BEGIN

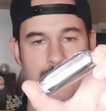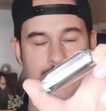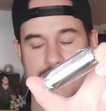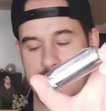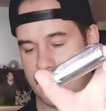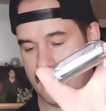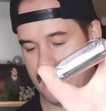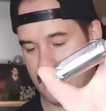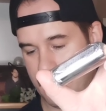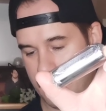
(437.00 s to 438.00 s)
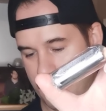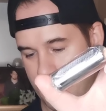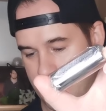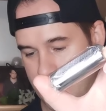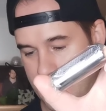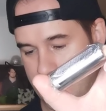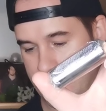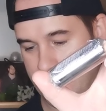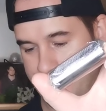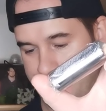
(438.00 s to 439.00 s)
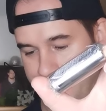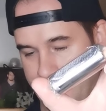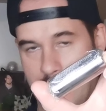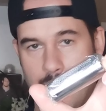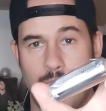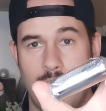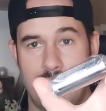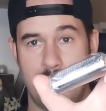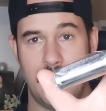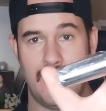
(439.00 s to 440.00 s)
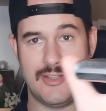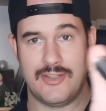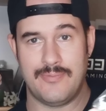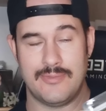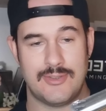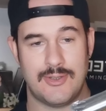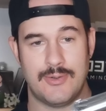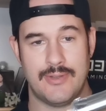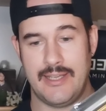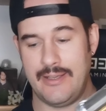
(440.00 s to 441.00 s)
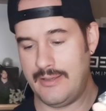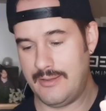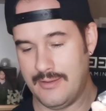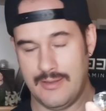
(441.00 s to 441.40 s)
we say kolvbult, so the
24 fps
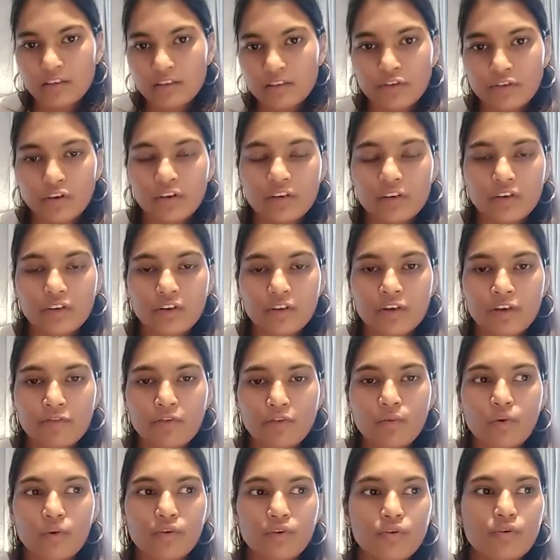for if
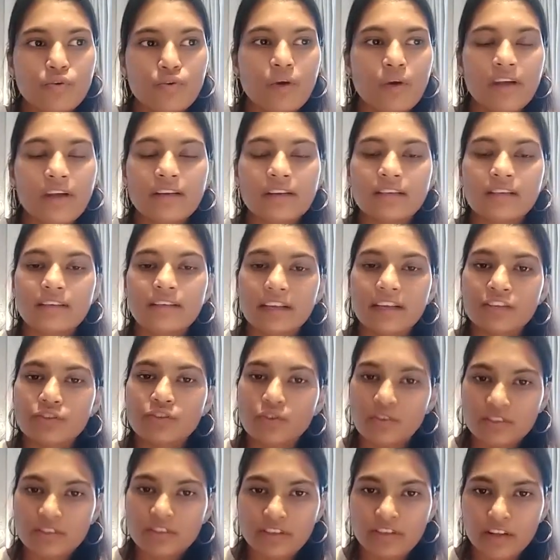you want to go and test
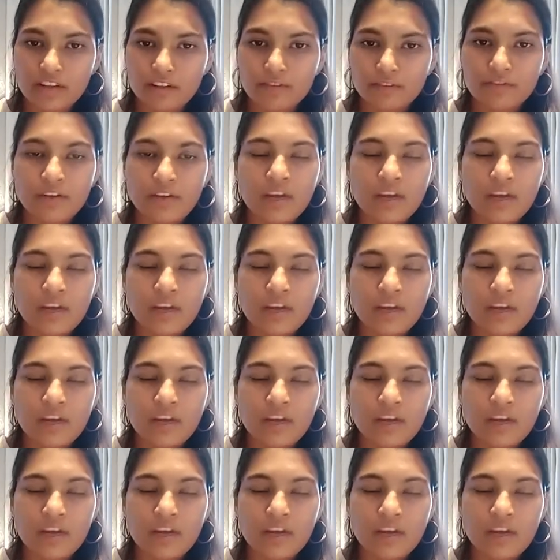yourself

END

BRIEF: The lines wanted run from the one with "(439.00 s to 440.00 s)" through the final line of the data; repeat them word for word and skip every picture.

EXERCISE RESULT:
(439.00 s to 440.00 s)
(440.00 s to 441.00 s)
(441.00 s to 441.40 s)
we say kolvbult, so the
24 fps
for if
you want to go and test
yourself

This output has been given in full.